Stun gun man said he had ordered a torch
When he ordered a torch on the internet a 27-year-old man claimed he was surprised to find it was a stun gun when he got it, Banbridge Magistrates Court heard last Thursday.
But the judge said he “didn’t accept for one second that he acquired this weapon by mistake’ and imposed a suspended prison sentence.
Colm Lloyd, Summerhill Court, pleaded guilty to three offences which happened on April 24 last year.
For possession of a prohibited weapon, a stun gun and torch device, he was fined £250 and sentenced to five months in custody, suspended for two years.
A concurrent three month term, also suspended for two years, and a £150 fine were imposed for unlawful possession of cannabis.
Lloyd was fined £150 and given five months in prison, suspended for two years, for assaulting a police officer.
This sentence is to run consecutively with the previous matters making a total suspended term of ten months.
The court heard that police carried out a search under warrant at an address in Banbridge and found a green herbal substance which was suspected to be cannabis and a tazer or stun gun.

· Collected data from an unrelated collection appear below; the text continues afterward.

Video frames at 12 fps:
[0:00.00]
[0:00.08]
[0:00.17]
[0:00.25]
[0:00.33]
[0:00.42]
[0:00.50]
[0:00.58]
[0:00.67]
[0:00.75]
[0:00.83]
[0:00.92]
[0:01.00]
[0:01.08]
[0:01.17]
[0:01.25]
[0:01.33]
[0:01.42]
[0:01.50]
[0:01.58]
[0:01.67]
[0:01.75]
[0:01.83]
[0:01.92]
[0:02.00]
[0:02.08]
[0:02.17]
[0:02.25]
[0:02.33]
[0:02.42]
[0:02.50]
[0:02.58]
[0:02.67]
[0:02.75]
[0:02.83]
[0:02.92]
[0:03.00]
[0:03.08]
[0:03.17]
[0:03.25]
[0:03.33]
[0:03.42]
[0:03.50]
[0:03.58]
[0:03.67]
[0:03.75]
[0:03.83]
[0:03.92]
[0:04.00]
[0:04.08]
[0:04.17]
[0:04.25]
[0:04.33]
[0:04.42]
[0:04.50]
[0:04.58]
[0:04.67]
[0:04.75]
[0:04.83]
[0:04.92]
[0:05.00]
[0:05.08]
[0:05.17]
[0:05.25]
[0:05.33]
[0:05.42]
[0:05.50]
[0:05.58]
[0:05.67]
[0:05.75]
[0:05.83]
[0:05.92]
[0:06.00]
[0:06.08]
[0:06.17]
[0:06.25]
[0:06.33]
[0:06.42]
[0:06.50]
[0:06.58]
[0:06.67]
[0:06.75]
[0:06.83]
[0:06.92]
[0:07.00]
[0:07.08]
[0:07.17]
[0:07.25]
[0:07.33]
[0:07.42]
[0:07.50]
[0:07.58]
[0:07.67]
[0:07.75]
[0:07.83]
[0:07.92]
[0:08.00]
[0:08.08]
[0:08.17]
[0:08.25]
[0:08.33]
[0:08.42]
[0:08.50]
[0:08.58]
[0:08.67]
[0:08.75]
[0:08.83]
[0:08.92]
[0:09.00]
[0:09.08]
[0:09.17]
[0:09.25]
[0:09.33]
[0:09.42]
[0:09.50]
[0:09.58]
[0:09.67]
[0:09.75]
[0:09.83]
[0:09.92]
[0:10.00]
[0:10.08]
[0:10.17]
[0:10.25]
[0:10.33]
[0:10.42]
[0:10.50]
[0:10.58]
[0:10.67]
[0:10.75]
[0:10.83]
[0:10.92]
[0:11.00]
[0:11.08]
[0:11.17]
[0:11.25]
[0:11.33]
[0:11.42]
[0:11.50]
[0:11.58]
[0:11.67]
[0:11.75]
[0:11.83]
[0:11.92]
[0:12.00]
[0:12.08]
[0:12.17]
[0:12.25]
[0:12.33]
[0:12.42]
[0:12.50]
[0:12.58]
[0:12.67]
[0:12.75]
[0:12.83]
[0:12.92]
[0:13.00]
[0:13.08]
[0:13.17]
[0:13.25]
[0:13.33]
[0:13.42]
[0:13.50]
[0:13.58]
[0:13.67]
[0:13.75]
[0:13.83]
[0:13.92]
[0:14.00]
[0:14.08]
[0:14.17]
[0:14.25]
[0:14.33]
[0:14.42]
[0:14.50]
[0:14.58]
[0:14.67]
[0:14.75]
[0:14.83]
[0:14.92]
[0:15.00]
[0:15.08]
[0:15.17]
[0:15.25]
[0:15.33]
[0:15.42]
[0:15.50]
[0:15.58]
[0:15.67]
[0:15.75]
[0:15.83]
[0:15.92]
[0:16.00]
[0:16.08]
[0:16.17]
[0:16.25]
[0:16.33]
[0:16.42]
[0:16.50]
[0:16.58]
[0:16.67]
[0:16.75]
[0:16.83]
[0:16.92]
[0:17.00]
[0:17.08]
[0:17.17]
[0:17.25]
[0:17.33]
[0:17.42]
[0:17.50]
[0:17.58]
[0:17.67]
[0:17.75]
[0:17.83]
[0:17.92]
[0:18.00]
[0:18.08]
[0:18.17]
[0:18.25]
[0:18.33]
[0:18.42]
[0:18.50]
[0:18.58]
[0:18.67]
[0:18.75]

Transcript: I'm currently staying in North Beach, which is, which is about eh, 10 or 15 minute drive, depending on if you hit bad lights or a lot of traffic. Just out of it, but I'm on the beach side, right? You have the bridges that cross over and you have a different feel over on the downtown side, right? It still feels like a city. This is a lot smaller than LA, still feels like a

When the defendant returned he became aggressive with police and was arrested.
Lloyd later apologised for his behaviour and claimed the green substance was legal cannabis left by a friend.
He said that he had ordered a torch over the internet and he didn’t realise it was a stun gun until he opened it.
The assault charge arose because Lloyd was behaving in an aggressive manner and police were fearful of an assault.
A barrister representing the defendant said his client thought it was a torch and it looked like a torch.
He added that Lloyd had received a suspended sentence in 2012 which he did not break and for five years had stayed out of trouble.
District Judge, Mr Paul Copeland, said that he ‘didn’t accept for one second he acquired this weapon by mistake on the internet’ and that if he wanted a torch they were available in supermarkets.
He added that it was a ‘particularly aggressive piece of equipment’ and Lloyd had got it for protection of himself and his property.
Judge Copeland said the defendant was a man ‘given to aggressive behaviour’ and his conviction for drugs in the recent past had not gone unnoticed.
“If you appear again in the foreseeable future for any offence involving drugs you can anticipate going to jail,” he told Lloyd. “I’m alarmed this activity is going on in a house with a young child in it.”